Eso fue lo que nos sucedió. Mi mujer procuró olvidar, creándose numerosas ocupaciones, los cuidados de su propio tocado, la instrucción y sobre todo la salud de los hijos. Estas diversas ocupaciones no estaban justificadas por una conveniencia o necesidad urgentes, y no obstante, veces no parecía sino que su vida entera y hasta la de sus hijos dependía de la cocción más o menos acertada de unos pastelillos, del cambio de cortinajes, de un traje echado a perder, de unas lecciones o de la medicina que era necesario tomar a unas horas determinadas. Pero a mí no se me escapaba que todo esto no era más que un medio para olvidar, una especie de embriaguez parecida a la que buscaba yo en mis tareas del consejo general, en la caza o en el juego. En cuanto a mí, estaba ebrio en toda la extensión de la palabra, aun cuando no fuese gran bebedor, pues no tomaba más que un vaso de aguardiente antes de la comida y dos de vino durante la misma. Así, pues, una neblina continua me ocultaba las miserias de mi existencia.

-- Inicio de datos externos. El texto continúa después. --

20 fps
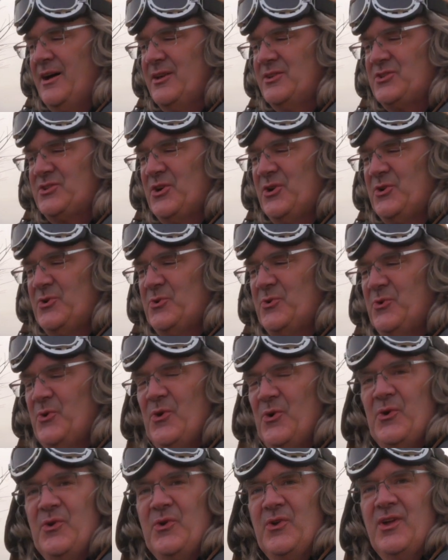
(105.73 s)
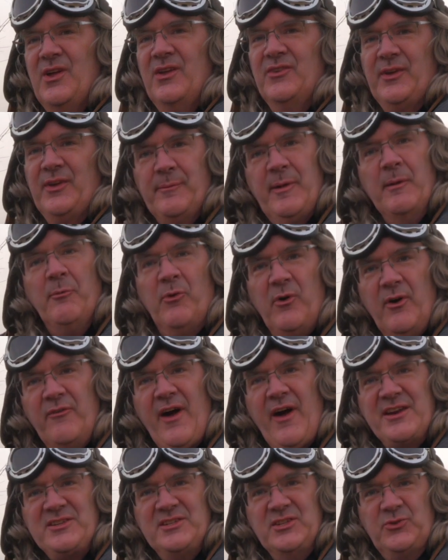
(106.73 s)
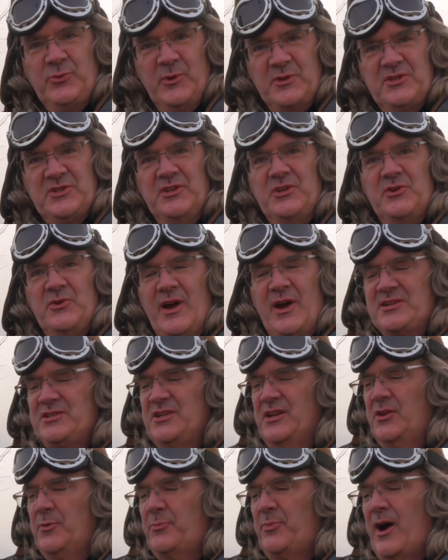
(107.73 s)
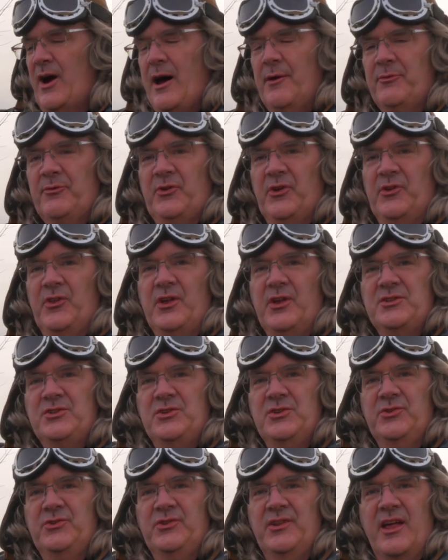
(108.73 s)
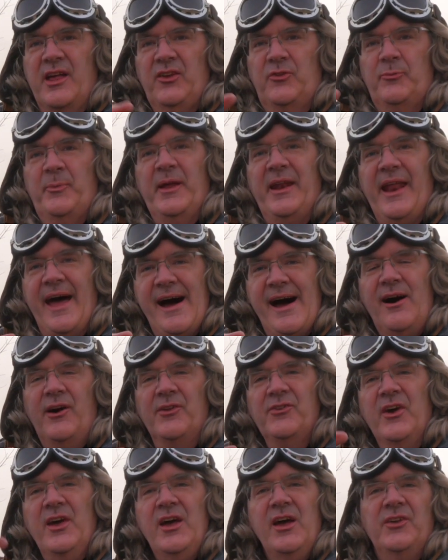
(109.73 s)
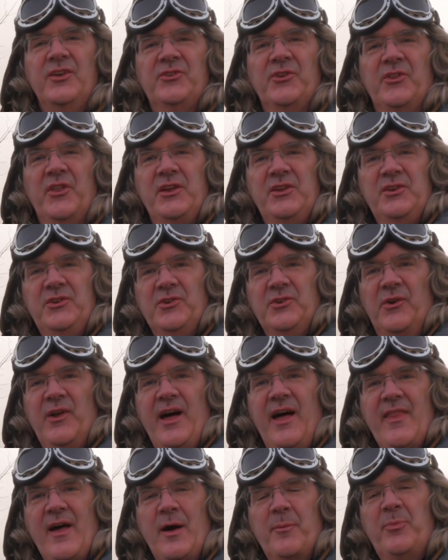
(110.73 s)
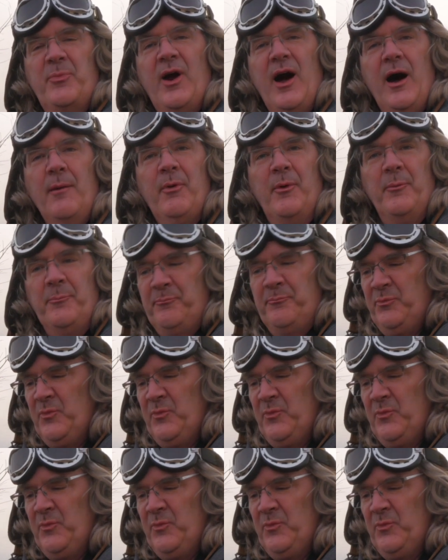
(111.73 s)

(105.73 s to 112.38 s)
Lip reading: So some people have actually switched the direction of the props so that they spin out so that you don't have that problem.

No son concepciones inofensivas esas modernas teorías acerca del hipnotismo, las enfermedades mentales y el histerismo, sino que, por el contrario, son perniciosas y peligrosas. Estoy seguro de que el doctor Charcot habría diagnosticado que mi mujer era una histérica y yo un anormal, a pesar de lo cual, a nosotros dos no tenían que curarnos de nada, porque nuestra enfermedad mental se derivaba de la inmoralidad de nuestra existencia. Esa vida inmoral nos producía toda clase de sufrimientos, y para curarlos apelábamos a los medios más extraordinarios: eso es a lo que los médicos llaman síntomas de una enfermedad mental, el histerismo. La ciencia de Charcot y de todos los demás no puede nada contra esas enfermedades, que no se curan con bromuro ni con la sugestión; hay que darse cuenta del lugar en que tiene el mal sus raíces, y lo mismo que si se buscase una esquirla que estuviese clavada en la carne, es preciso buscar la herida de la vida. Para conseguir que cesen los dolores basta con cambiar la manera de vivir; no es necesario apelar a esos procedimientos que aturden.
Era nuestra manera de vivir la que causaba nuestro malestar; los sufrimientos que me producían los celos, mi irritabilidad y la necesidad de sostenerme y alentarme con esa especie de embriaguez producida por la caza, el juego, el vino y el tabaco. Era ese mismo modo de vivir el que impulsaba a mi esposa hacia esas múltiples ocupaciones; el que le producía esos continuos cambios de humor, por los que se presentaba unas veces triste y otras dando pruebas de una alegría exagerada que, por último, conllevaba un parloteo excesivo. Todo esto procedía de su necesidad de olvidar, de no acordarse de la vida con el aturdimiento que produce el comienzo y la finalización de un trabajo para emprender otro en seguida. La neblina que nos rodeaba nos impedía ver nuestra situación bajo su verdadero aspecto, y nos hallábamos como dos presos sujetos a una misma cadena, que se odian y emponzoñan mutuamente la vida y hacen todos los esfuerzos imaginables para no verse. Ignoraba entonces que esto mismo acontece de cada cien matrimonios en noventa y nueve, y que esta posición es fatal. No lo sabía por otros, sino por mí mismo. Son sorprendentes las coincidencias de la vida irregular con la vida regular, a pesar de su monotonía. Cuando la vida se hace imposible de este modo entre marido y mujer, lo que conviene es marcharse a una población importante para poder educar a los hijos, y esto fue precisamente lo que hicimos nosotros, trasladarnos a la capital.
Pozdnychev calló por un momento, exhaló dos o tres suspiros que parecían sollozos y después se bebió de un sorbo una taza de té que se había quedado frío. Finalmente prosiguió su relato y sus reflexiones.